New study argues that humanity is 100,000 years older than previously thought

Max Planck InstituteMax Planck Institute for Evolutionary Anthropology shows Dr. Jean-Jacques Hublin on first seeing the new finds at the Jebel Irhoud site in Morocco where the oldest known fossils of human species have been unearthed. He is pointing to the crushed human skull (Irhoud 10) whose orbits are visible just beyond his finger tip. (Shannon McPherron/Max Planck Institute for Evolutionary Anthropology via AP)

New research, based on findings in Morocco, shows that humanity can be traced 300,000 years into the past. That is 100,000 more years than scientists previously believed.


Research published in the scientific journal, Nature, has revealed a groundbreaking fossil discovered at Jebel Irhoud, in Morocco.

The fossil is the oldest find of the species Homo Sapiens discovered so far, and the site is far from Ethiopia, where the previous oldest fossil was located.

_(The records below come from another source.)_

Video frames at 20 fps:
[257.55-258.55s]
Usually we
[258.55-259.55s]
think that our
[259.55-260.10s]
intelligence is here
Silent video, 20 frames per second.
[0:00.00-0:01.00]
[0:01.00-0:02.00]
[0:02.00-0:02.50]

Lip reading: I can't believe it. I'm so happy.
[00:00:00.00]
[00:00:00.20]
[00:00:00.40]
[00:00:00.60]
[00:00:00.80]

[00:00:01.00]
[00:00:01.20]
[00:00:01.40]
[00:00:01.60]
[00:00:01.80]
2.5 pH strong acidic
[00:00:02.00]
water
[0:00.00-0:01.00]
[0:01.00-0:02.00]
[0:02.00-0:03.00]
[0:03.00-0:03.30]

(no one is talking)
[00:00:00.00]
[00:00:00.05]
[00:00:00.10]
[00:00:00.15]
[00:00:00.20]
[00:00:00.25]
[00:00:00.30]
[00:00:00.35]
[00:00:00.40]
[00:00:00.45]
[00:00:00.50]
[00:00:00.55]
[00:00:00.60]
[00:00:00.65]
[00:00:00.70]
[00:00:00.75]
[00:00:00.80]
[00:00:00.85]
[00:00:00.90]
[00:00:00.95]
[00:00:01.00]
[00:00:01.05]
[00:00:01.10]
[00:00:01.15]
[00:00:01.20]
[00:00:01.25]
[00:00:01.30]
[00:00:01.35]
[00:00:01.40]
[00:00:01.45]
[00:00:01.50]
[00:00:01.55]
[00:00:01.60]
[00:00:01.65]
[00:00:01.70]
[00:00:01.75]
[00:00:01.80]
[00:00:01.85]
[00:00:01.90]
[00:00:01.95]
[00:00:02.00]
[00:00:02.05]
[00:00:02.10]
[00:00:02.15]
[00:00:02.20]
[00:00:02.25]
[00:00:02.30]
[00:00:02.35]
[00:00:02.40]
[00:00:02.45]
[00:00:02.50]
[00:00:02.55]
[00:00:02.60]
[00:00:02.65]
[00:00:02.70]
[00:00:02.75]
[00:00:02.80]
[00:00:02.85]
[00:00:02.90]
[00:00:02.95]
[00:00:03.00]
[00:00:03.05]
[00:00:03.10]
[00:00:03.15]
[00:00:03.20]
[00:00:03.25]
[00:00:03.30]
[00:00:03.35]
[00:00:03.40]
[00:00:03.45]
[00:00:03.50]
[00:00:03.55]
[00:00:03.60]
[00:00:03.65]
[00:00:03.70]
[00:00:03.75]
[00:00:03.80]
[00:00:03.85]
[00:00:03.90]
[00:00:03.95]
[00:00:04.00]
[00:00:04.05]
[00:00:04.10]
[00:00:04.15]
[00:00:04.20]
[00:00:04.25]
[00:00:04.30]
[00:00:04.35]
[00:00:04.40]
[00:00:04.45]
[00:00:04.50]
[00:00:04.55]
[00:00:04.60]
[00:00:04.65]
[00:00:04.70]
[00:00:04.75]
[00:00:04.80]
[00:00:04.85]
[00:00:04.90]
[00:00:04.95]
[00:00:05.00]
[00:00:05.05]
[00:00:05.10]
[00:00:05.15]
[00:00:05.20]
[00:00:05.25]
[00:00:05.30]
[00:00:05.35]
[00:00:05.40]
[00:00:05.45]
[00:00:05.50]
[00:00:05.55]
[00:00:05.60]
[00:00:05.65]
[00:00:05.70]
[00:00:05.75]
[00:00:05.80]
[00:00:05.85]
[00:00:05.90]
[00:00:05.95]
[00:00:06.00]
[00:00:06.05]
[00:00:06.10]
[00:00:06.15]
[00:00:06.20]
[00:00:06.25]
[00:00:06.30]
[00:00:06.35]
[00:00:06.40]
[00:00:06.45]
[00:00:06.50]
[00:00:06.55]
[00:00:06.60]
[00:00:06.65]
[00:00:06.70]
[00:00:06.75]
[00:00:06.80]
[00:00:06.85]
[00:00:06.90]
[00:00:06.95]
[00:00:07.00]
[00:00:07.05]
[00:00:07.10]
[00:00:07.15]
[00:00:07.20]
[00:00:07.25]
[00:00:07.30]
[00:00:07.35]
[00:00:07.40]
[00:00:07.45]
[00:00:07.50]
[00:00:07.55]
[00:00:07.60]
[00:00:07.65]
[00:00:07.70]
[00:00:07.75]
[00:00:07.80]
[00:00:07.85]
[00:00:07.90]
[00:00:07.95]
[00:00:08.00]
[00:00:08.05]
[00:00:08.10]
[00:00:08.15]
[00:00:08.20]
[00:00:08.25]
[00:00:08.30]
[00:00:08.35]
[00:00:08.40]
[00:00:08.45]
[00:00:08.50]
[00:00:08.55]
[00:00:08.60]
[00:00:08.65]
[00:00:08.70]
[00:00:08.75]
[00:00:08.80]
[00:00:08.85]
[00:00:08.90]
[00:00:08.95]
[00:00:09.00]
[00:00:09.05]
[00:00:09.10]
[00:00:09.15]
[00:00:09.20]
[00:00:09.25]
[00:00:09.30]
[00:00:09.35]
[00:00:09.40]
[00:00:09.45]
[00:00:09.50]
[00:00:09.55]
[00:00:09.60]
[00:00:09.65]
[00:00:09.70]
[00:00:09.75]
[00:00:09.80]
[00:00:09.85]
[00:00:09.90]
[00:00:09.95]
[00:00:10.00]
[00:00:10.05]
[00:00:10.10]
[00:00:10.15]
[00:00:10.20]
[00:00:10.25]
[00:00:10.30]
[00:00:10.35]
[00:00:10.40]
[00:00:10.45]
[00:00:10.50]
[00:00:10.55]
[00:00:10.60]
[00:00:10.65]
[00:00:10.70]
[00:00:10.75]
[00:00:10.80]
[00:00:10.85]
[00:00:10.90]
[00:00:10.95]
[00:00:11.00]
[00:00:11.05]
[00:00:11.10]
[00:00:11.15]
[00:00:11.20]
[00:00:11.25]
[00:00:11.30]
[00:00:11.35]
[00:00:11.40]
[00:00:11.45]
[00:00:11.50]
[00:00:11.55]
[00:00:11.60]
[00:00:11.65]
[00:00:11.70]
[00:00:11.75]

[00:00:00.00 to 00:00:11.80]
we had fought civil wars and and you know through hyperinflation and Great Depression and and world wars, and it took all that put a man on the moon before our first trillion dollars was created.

In 2003, a skull estimated to be between 154,000 and 160,000 years old, and parts of 195,000 years old human skulls were discovered, reported The New York Times newspaper.


‘We didn’t develop from a single place somewhere in East Africa,’ said paleoanthropologist Phillipp Gunz, co-author of the study.


‘To talk about the ‘Garden of Eden’, one would have to cover the whole continent,’ said Jean-Jacques Hublin, another researcher behind the study.


The fossil find shows that the so-called ‘first known examples’ of Homo Sapiens had faces that were very similar to today’s humans, although their brains functioned differently.


‘They mostly had faces that you could see on the train in New York,’ said Hublin..


The discovery was made approximately 55 kilometres (34.1 miles) southeast of the coastal city of Safi, northwestern of Marrakesh, between
the years 2007 and 2011, and includes a skull, a jaw and teeth, as well as flint tools.


The researchers have combined the find with the bones discovered by miners in the 1960s, which had not been properly dated. They say that there are at least five people, among them an eight year old child.


In the 300,000 years that have passed since, it is largely the human brain that has undergone the biggest changes, the researchers said.